» Problem to solve
What is needed is a faithful transcription of all the data below, pictures excluded.

[Data excerpts]
◇ ◇ ◇ ◇
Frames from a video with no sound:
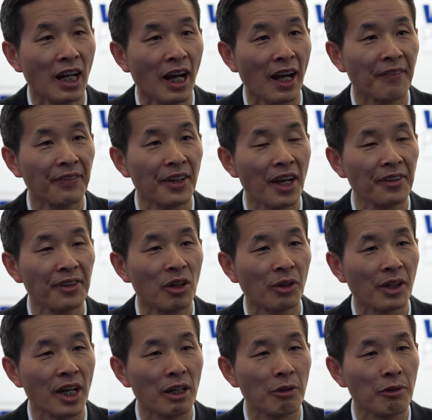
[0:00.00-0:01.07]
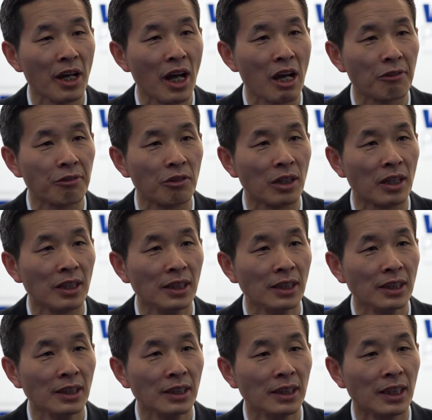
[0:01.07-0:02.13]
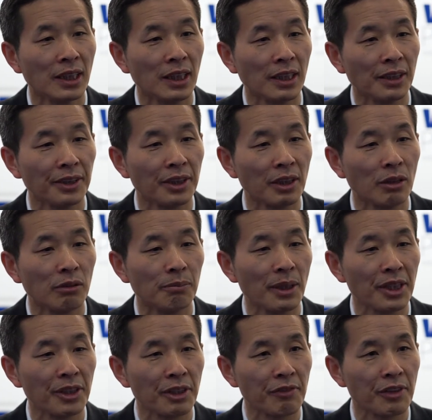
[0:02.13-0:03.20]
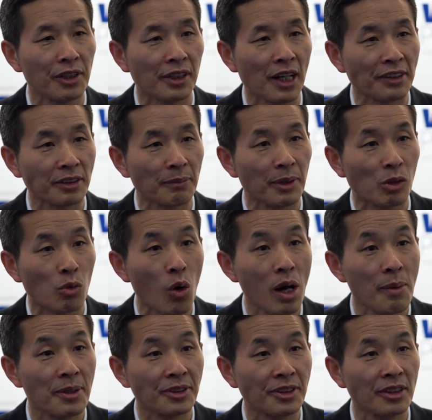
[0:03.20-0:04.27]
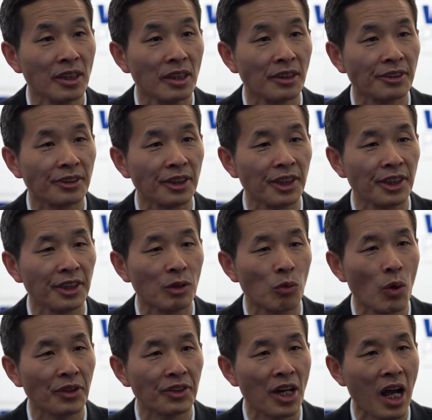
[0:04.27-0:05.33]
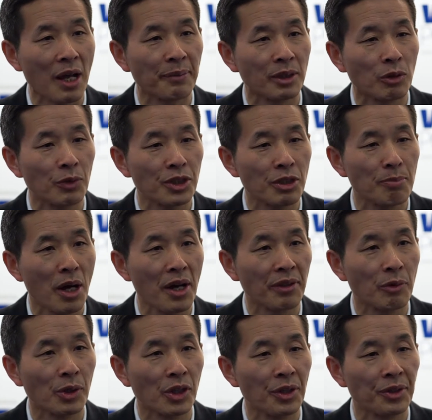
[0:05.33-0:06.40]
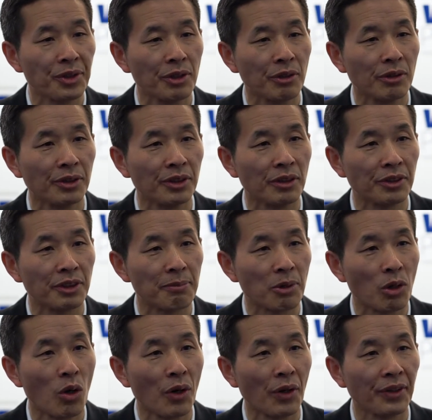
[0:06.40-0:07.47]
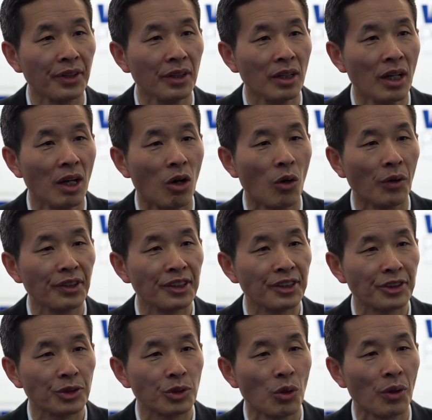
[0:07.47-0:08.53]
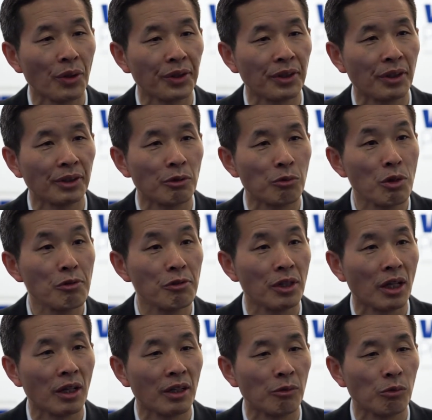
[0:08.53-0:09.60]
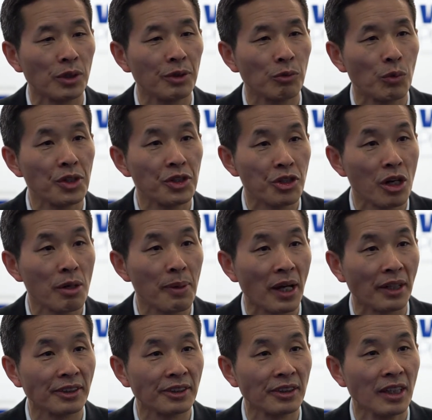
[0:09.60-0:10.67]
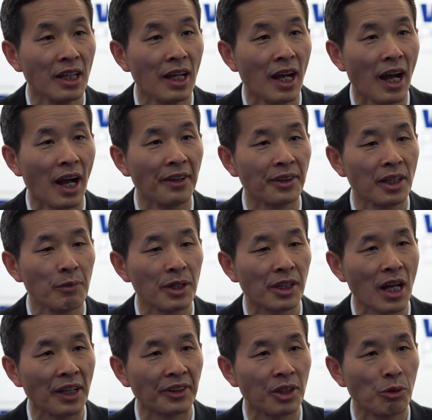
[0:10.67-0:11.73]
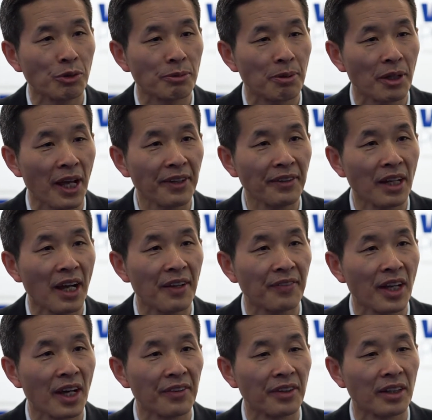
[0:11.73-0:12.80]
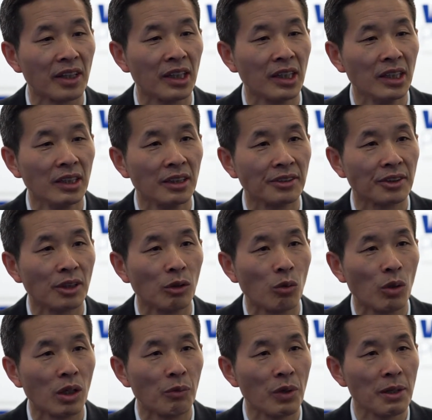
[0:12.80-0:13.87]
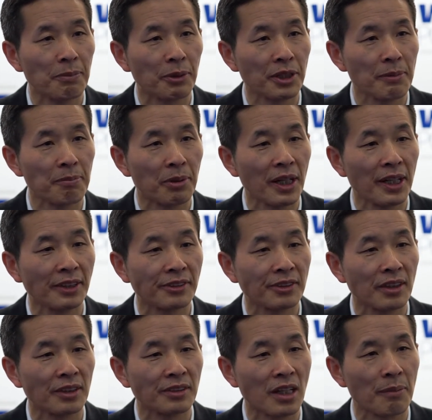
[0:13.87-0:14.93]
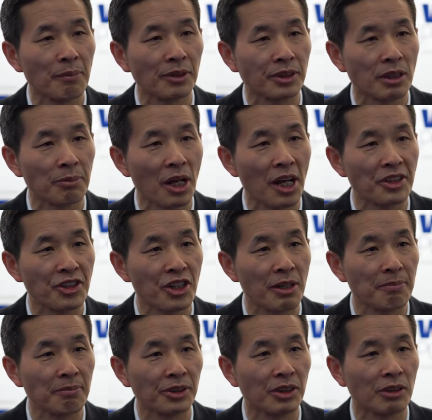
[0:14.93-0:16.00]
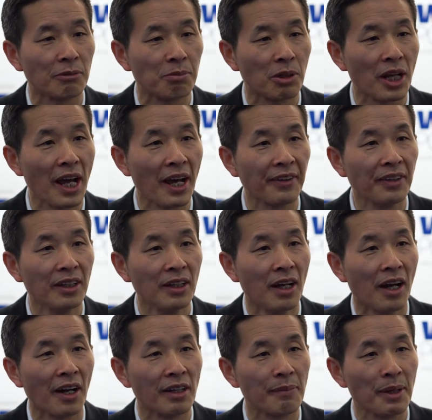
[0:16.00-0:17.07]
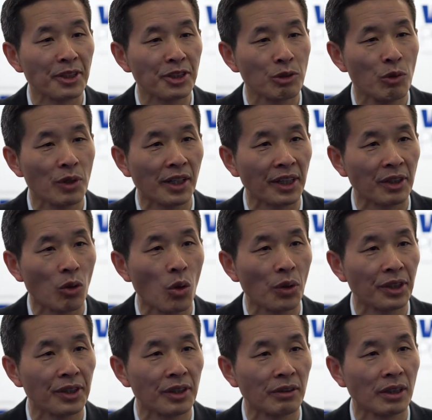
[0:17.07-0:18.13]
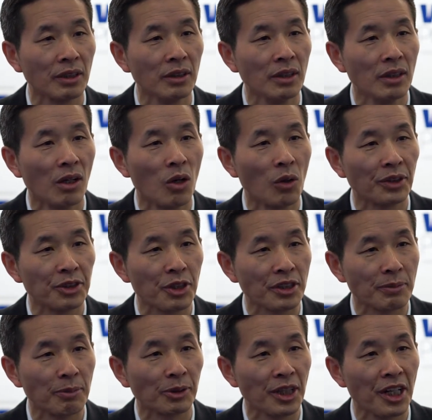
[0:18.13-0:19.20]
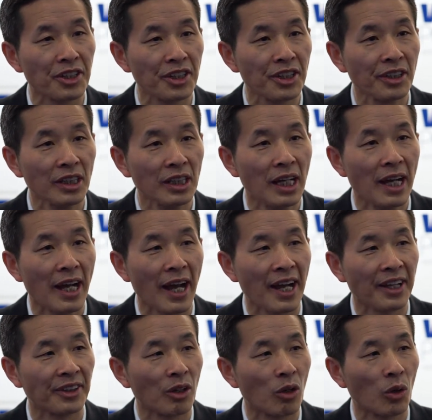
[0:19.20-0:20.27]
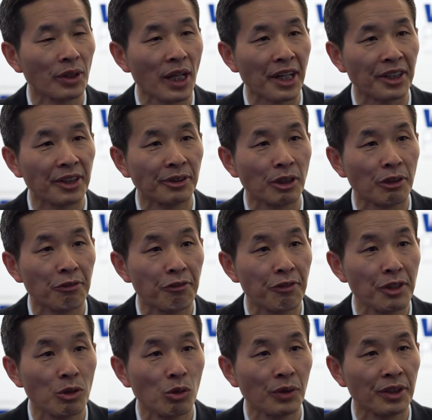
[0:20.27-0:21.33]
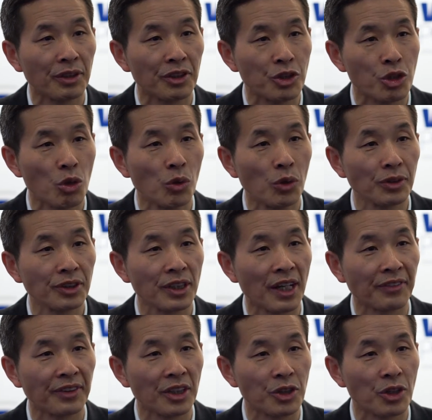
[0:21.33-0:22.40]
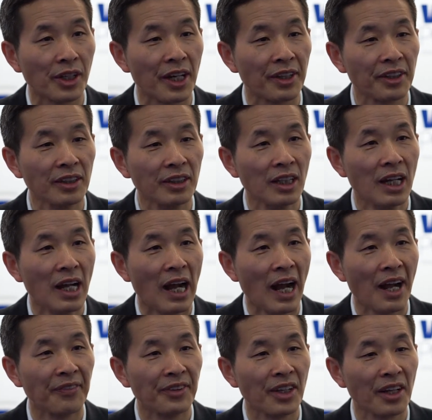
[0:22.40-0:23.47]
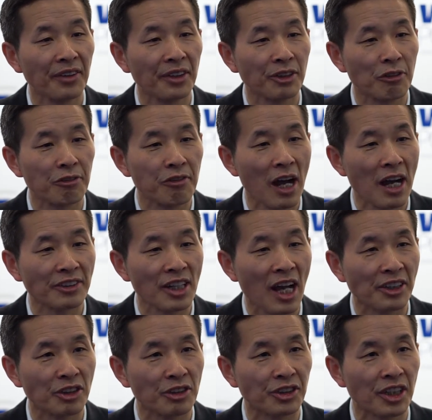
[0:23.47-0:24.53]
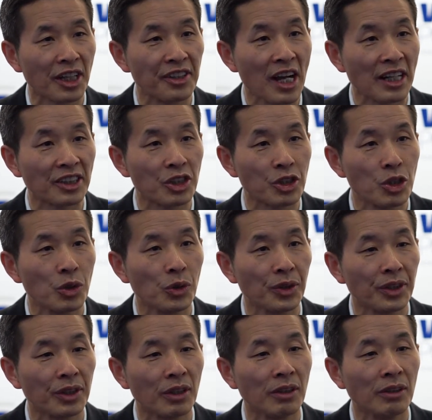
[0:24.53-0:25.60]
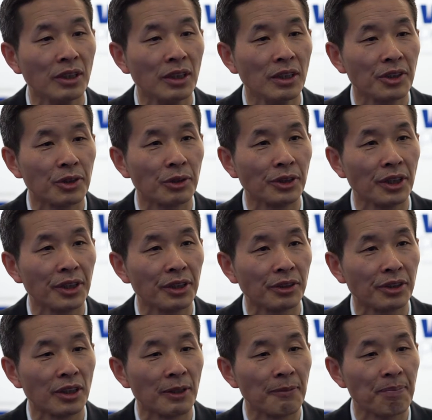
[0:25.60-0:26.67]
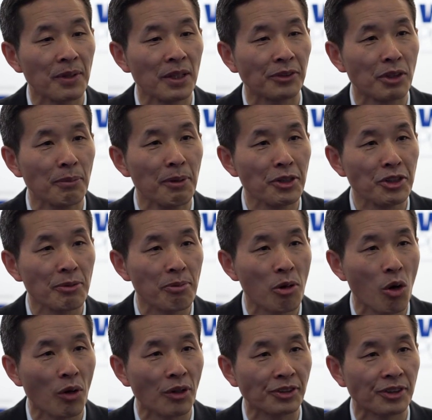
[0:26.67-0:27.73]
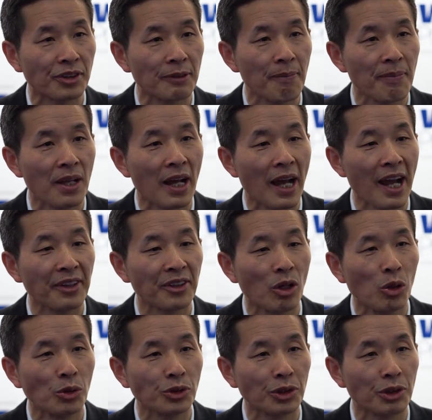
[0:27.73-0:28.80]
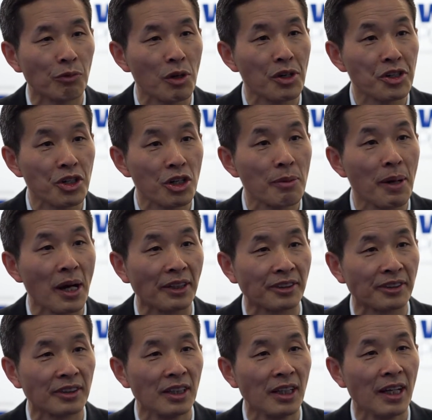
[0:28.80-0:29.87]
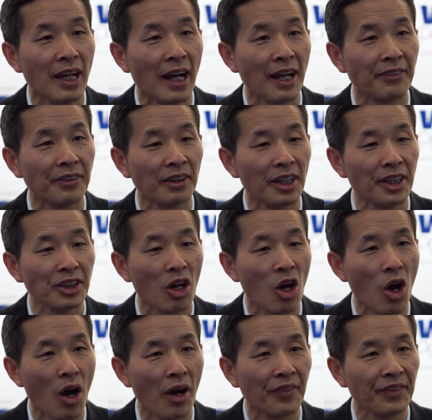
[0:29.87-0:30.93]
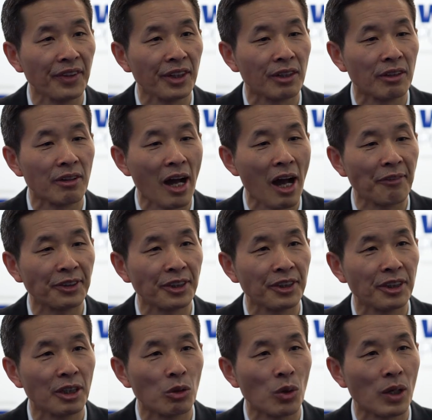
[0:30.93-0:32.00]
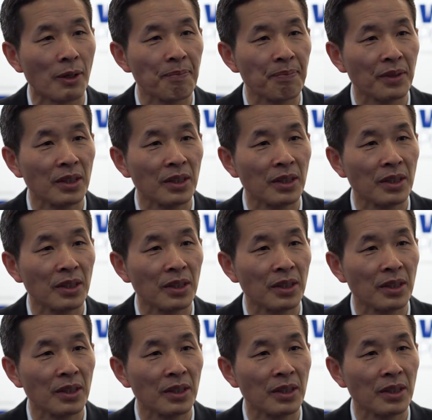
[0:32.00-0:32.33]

and then, okay, we have, uh, uh, you know, many different customer requirements, see, you know, what time and which month we're going to, you know, deploy or install, you know, the wind, uh, wind, wind turbines, and then we got those plans, and then, so we put in place some supply chain, you know, plan, and make sure we got all, you know, all the transportation, and all like you know the few you know tools and they're together, and then the fast actually is connected to you know to the you know the, the major parts and also the wind turbines, and the later on you know after you know uh,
◇ ◇ ◇ ◇
» Output for this exercise
Frames from a video with no sound:
[0:00.00-0:01.07]
[0:01.07-0:02.13]
[0:02.13-0:03.20]
[0:03.20-0:04.27]
[0:04.27-0:05.33]
[0:05.33-0:06.40]
[0:06.40-0:07.47]
[0:07.47-0:08.53]
[0:08.53-0:09.60]
[0:09.60-0:10.67]
[0:10.67-0:11.73]
[0:11.73-0:12.80]
[0:12.80-0:13.87]
[0:13.87-0:14.93]
[0:14.93-0:16.00]
[0:16.00-0:17.07]
[0:17.07-0:18.13]
[0:18.13-0:19.20]
[0:19.20-0:20.27]
[0:20.27-0:21.33]
[0:21.33-0:22.40]
[0:22.40-0:23.47]
[0:23.47-0:24.53]
[0:24.53-0:25.60]
[0:25.60-0:26.67]
[0:26.67-0:27.73]
[0:27.73-0:28.80]
[0:28.80-0:29.87]
[0:29.87-0:30.93]
[0:30.93-0:32.00]
[0:32.00-0:32.33]

and then, okay, we have, uh, uh, you know, many different customer requirements, see, you know, what time and which month we're going to, you know, deploy or install, you know, the wind, uh, wind, wind turbines, and then we got those plans, and then, so we put in place some supply chain, you know, plan, and make sure we got all, you know, all the transportation, and all like you know the few you know tools and they're together, and then the fast actually is connected to you know to the you know the, the major parts and also the wind turbines, and the later on you know after you know uh,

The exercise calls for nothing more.